Why foie gras is not unethical  DEC 16 2010

Over at Serious Eats, Kenji Lopez-Alt has a long piece about a visit he took to a foie gras producer in New York's Hudson Valley and what he learned about the ethics of foie gras production.

Even if you haven't eaten foie, pretty much everyone is familiar with the abhorrent images of mistreated ducks peddled by PETA and sites like nofoiegras.org, and indeed they are truly disturbing. Ducks crammed into wire cages just big enough to stand in with their filth-encrusted heads sticking out a hole in the front. Their feathers are scraggly and wiry (if present at all), there's often blood coming out of their nostrils, and their faces and feathers are caked with vomit and corn meal. A duck drinks scummy water out of a communal trough running in front of it while just upstream one of its less fortuitous bunkmates sits dead with its head lolling sideways, half submerged in the cloudy green water.

I've no doubt that farms like this exist in the world, and it is a terrible, atrocious tragedy. If this is how all foie-or even all meat-is produced, I'd become a vegetarian today. But video or photographic footage of one badly managed farm or even a thousand badly managed farms does not prove that the production of foie gras, as a practice, is necessarily harmful to the health or mental well-being of a duck. Foie gras production should be judged not by the worst farms, but by the best, because those are the ones that I'm going to choose to buy my foie from if at all.
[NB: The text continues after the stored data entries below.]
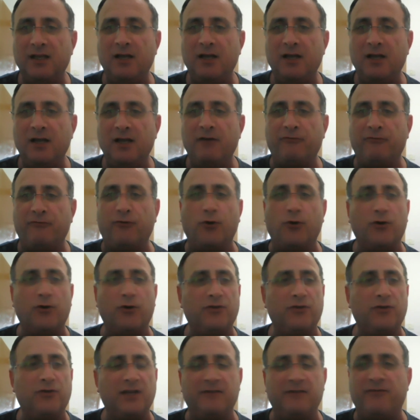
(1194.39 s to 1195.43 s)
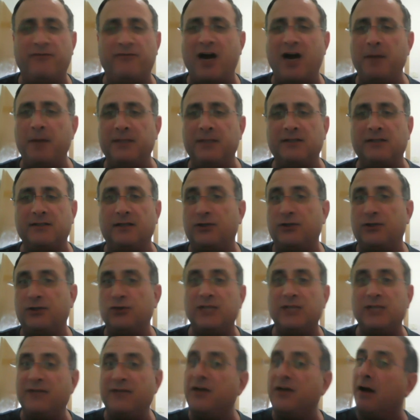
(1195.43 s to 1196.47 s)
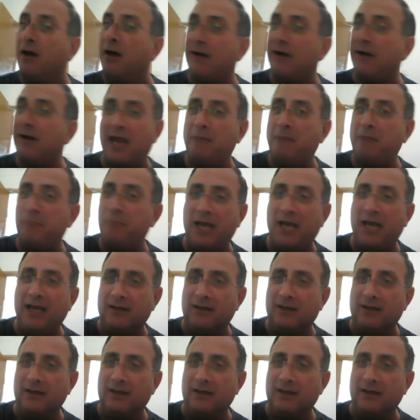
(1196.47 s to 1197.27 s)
for the environmental issues, even our campaign,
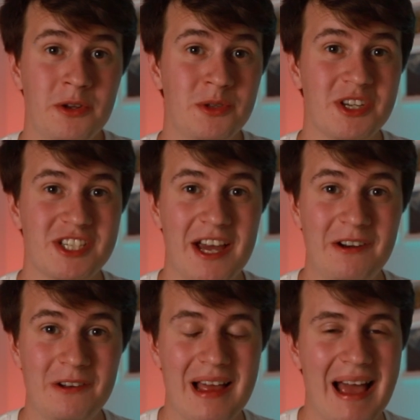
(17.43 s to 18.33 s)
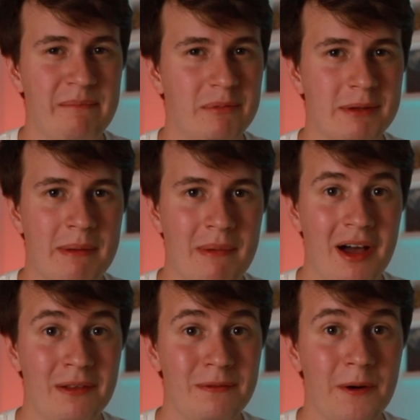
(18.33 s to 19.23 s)
are new to this channel, I'm
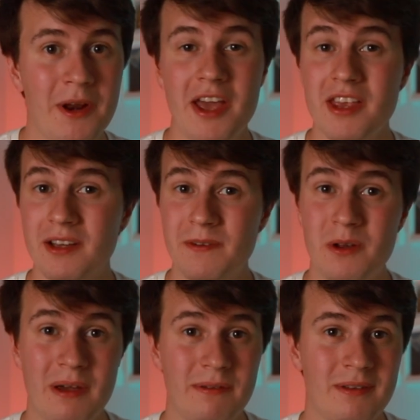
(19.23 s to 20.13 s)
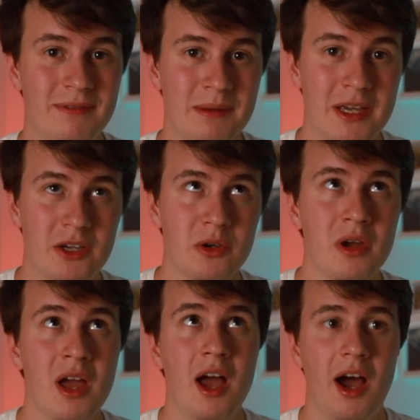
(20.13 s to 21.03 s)
Bellemare-Alford, a young photographer and filmmaker
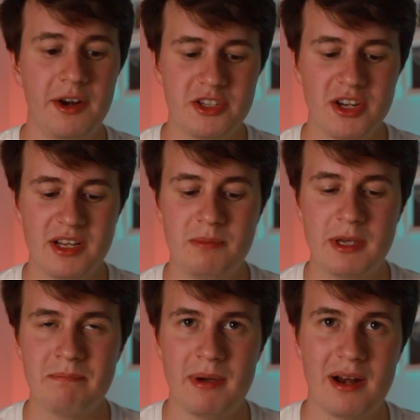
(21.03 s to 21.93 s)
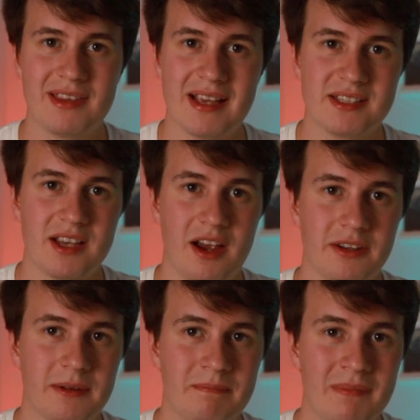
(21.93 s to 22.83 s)
on a journey to become better at this
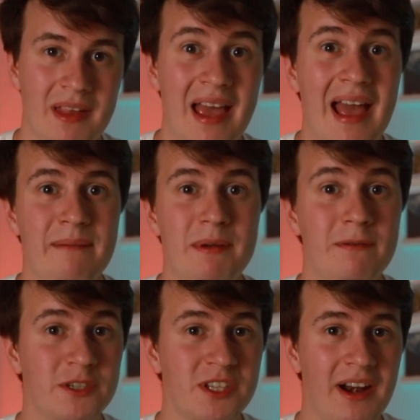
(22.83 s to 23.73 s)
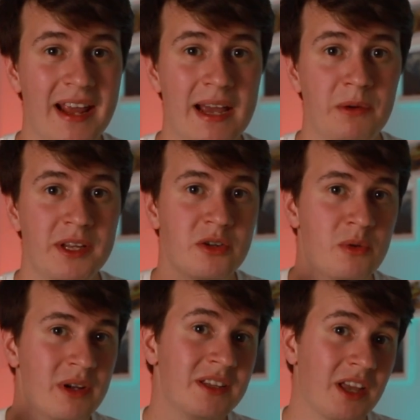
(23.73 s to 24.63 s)
art. Before starting, I wanted to
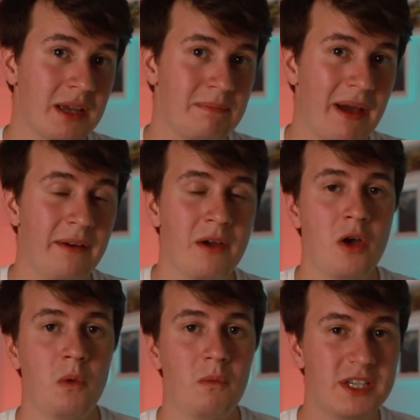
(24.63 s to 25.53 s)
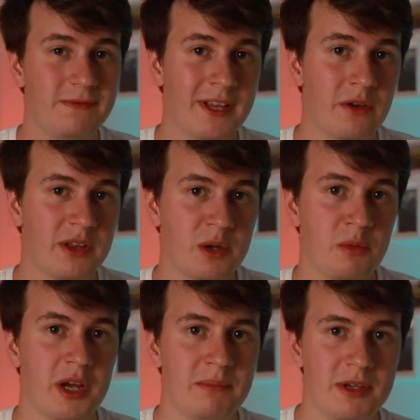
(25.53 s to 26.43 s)
quickly talk about which video editor we're
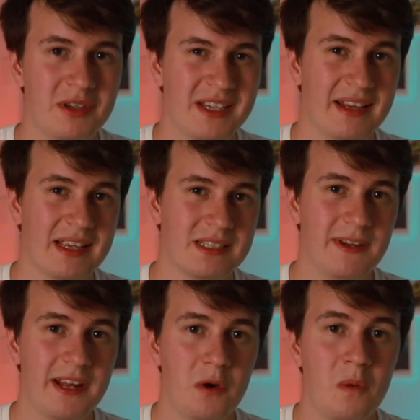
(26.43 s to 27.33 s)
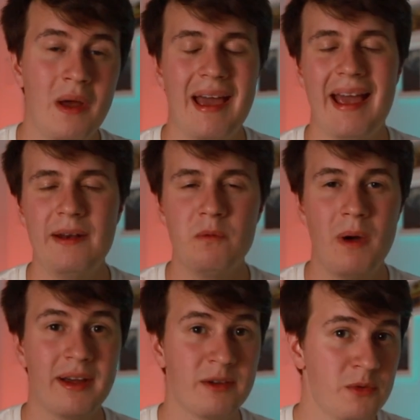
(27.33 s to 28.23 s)
going to be using in this video and
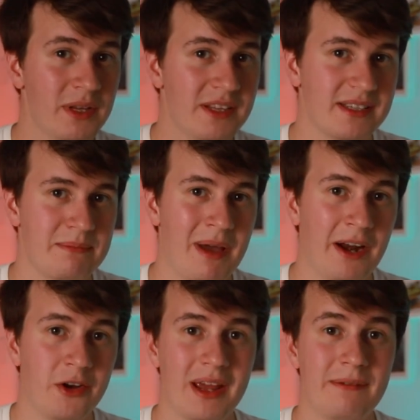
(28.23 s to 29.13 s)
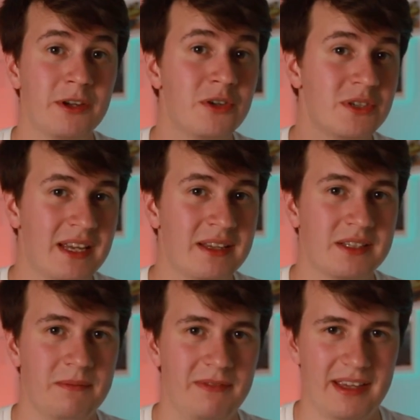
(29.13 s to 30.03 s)
why it really doesn't matter if you're using
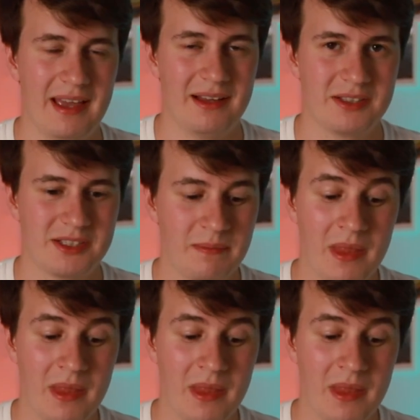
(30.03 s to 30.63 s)
something else.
So the real question is: is the production of foie gras torturous under even the best of conditions?

Those on one side would answer yes. How could force feeding an animal ever be considered anything but torture? On the other hand are those who claim that American foie farms are positively idyllic with ducks waddling around spacious pens, even queuing up for their gavage, that for a duck, none of the things we consider uncomfortable stress them out in the least. But who's right?